WHAT TO PRODUCE:
Would you please return only the lines from the one with "Silent video, 10 frames per second." through the last line of the records below, leaving the pictures out?

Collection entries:
== Segment start ==

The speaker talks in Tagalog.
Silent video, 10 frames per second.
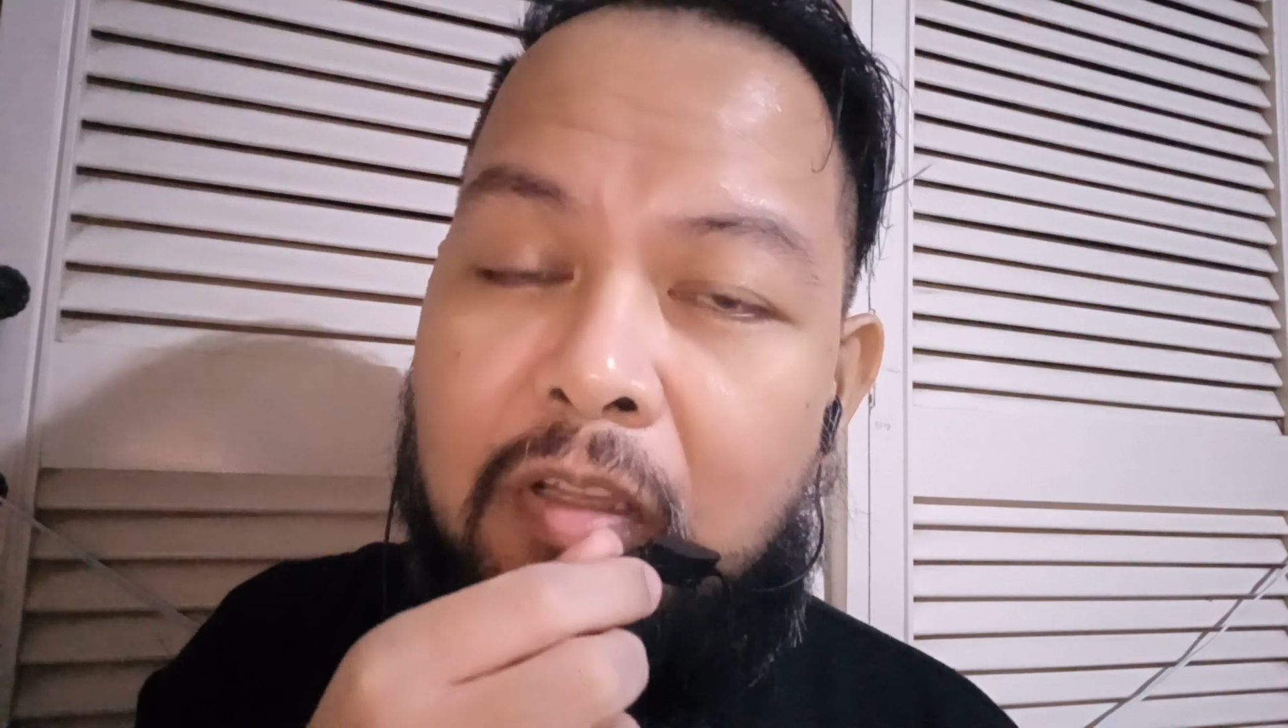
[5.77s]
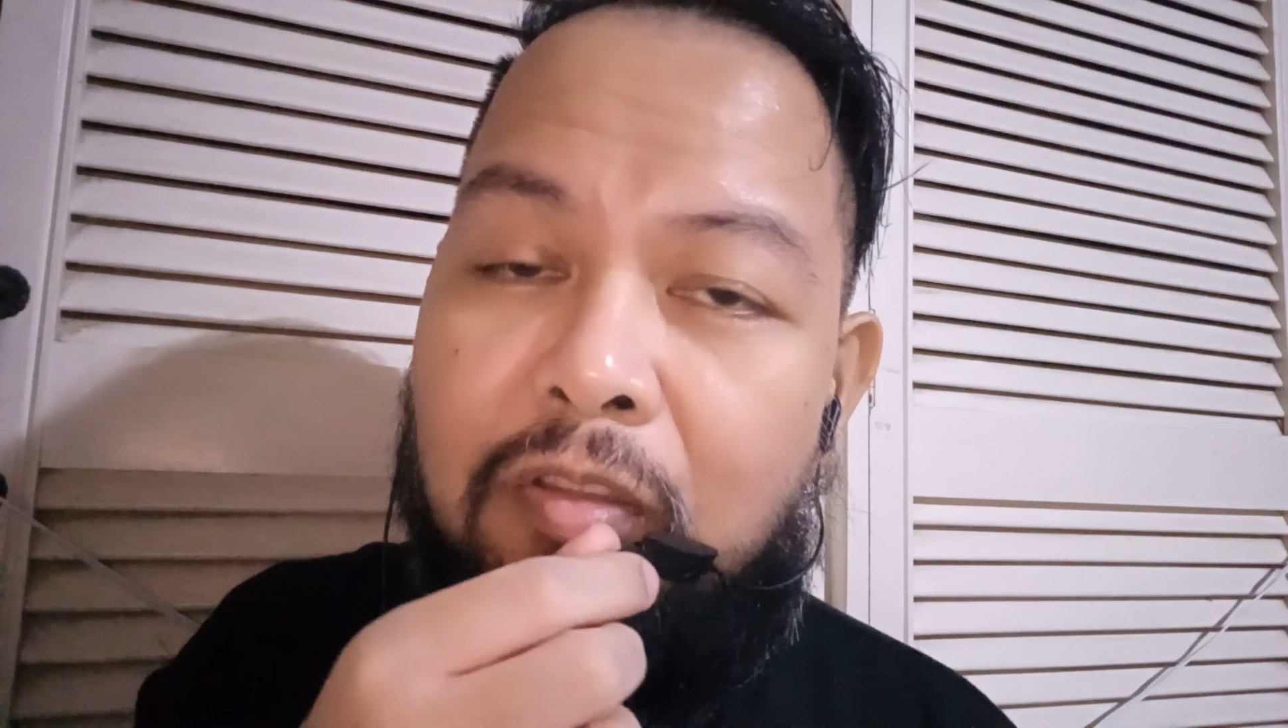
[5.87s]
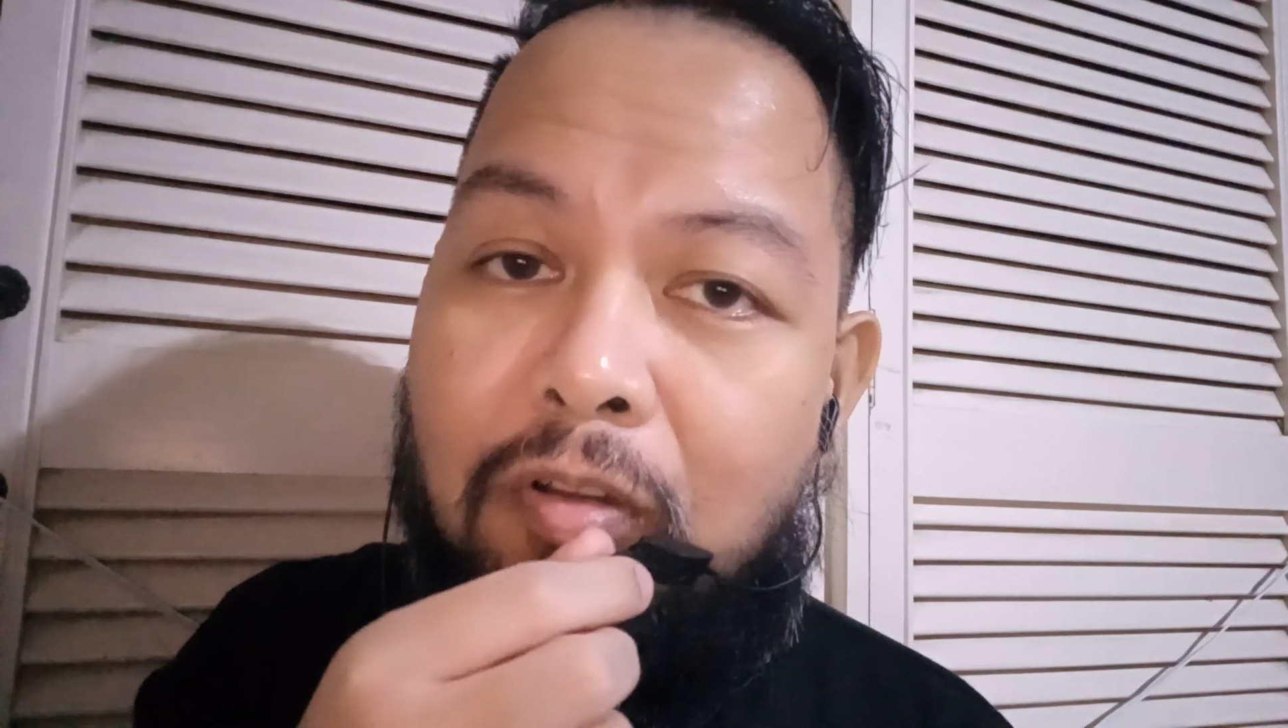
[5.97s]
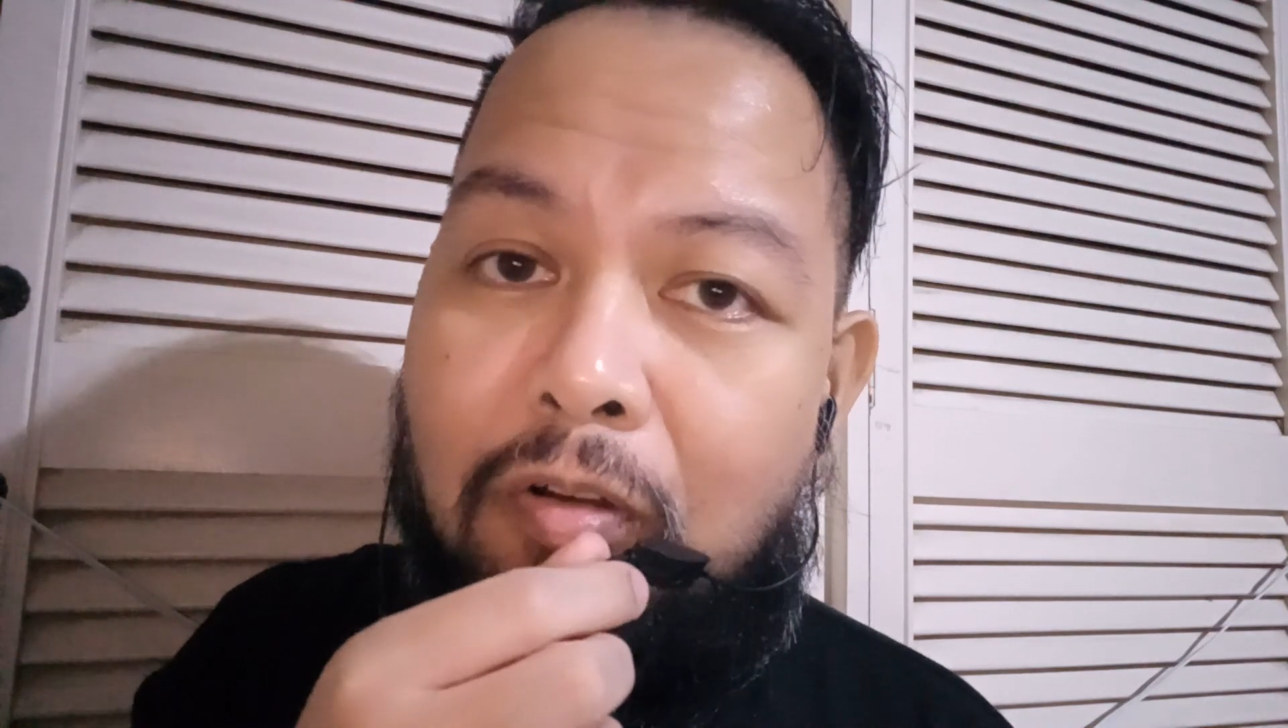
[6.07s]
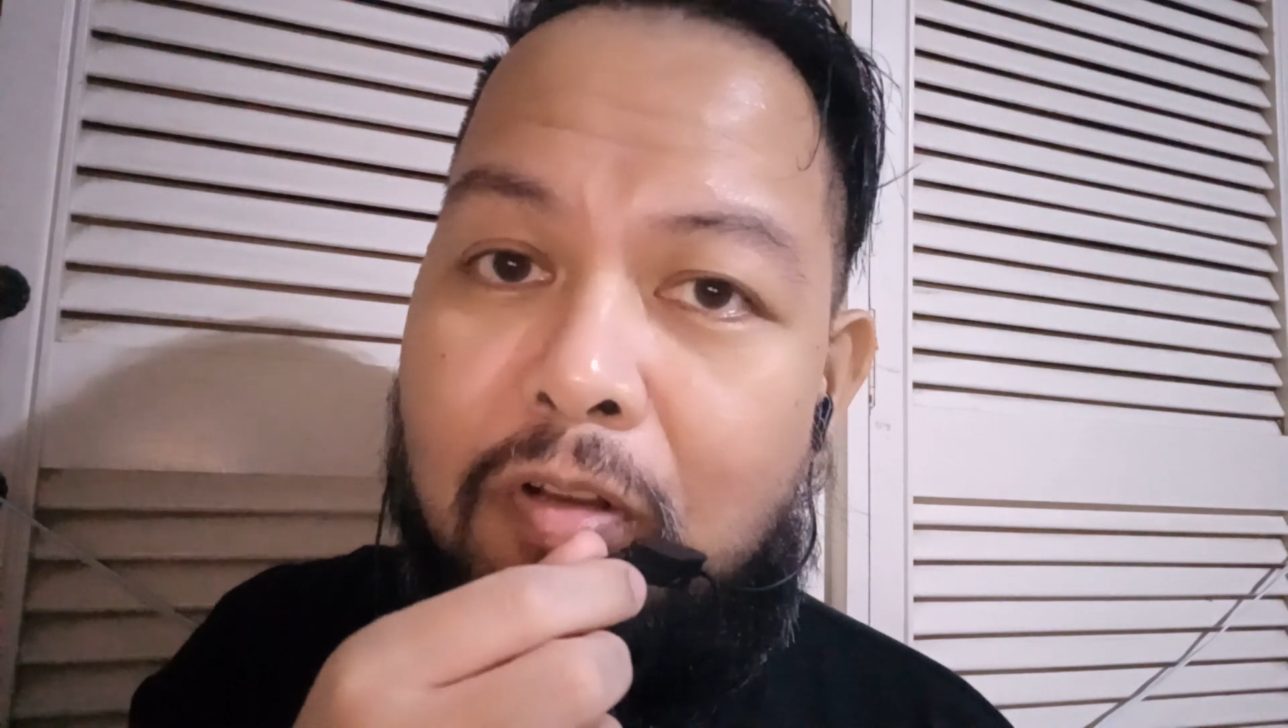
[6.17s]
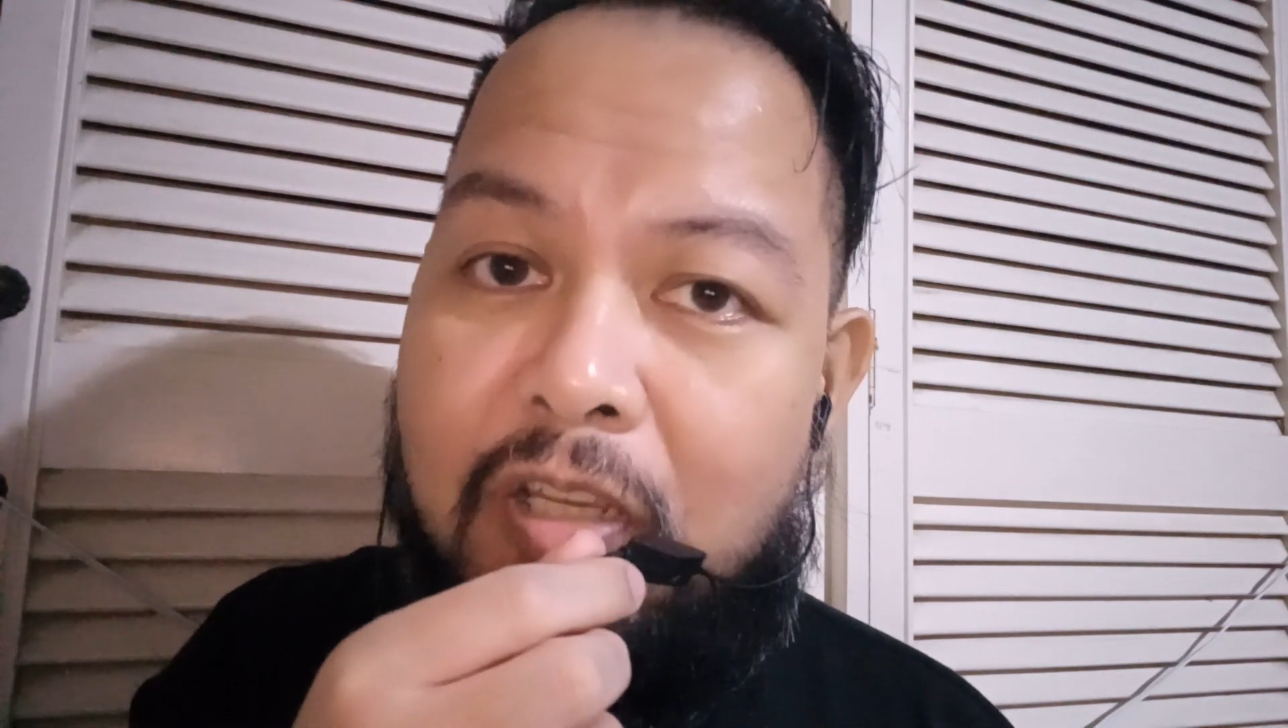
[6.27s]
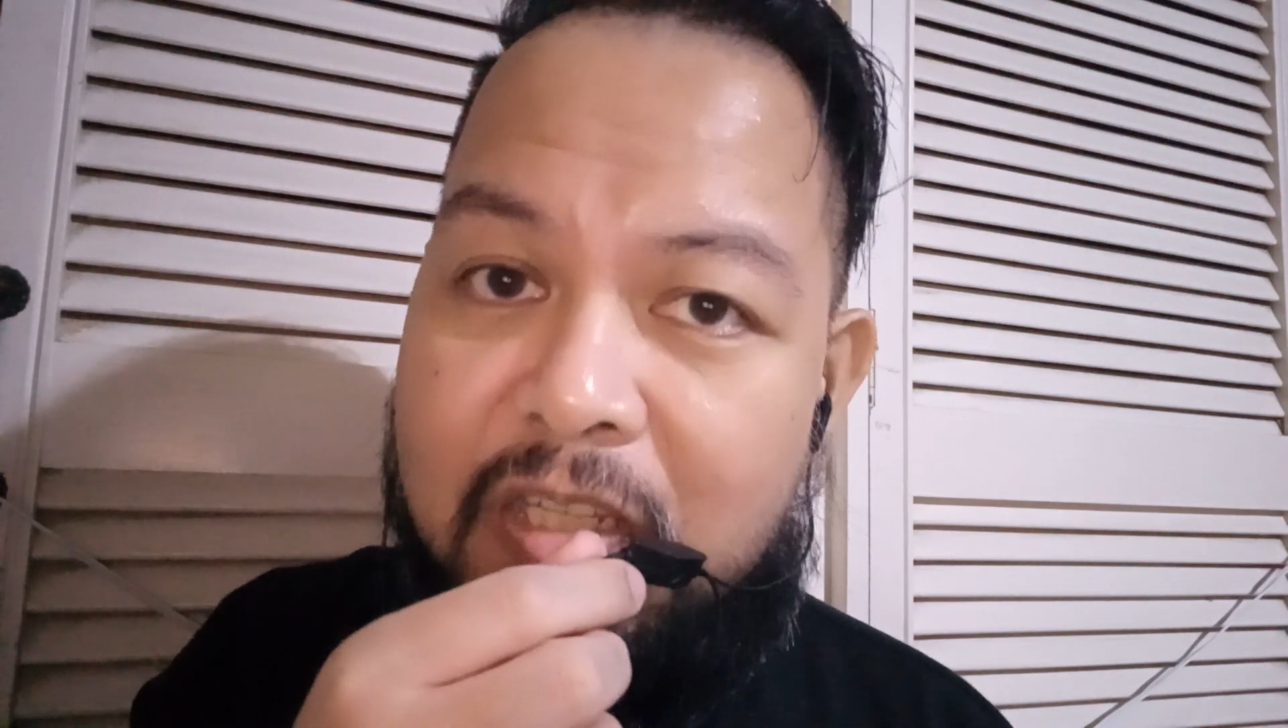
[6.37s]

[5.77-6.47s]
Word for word: tungkol sa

== Segment end ==

RESPONSE BELOW:
Silent video, 10 frames per second.
[5.77s]
[5.87s]
[5.97s]
[6.07s]
[6.17s]
[6.27s]
[6.37s]

[5.77-6.47s]
Word for word: tungkol sa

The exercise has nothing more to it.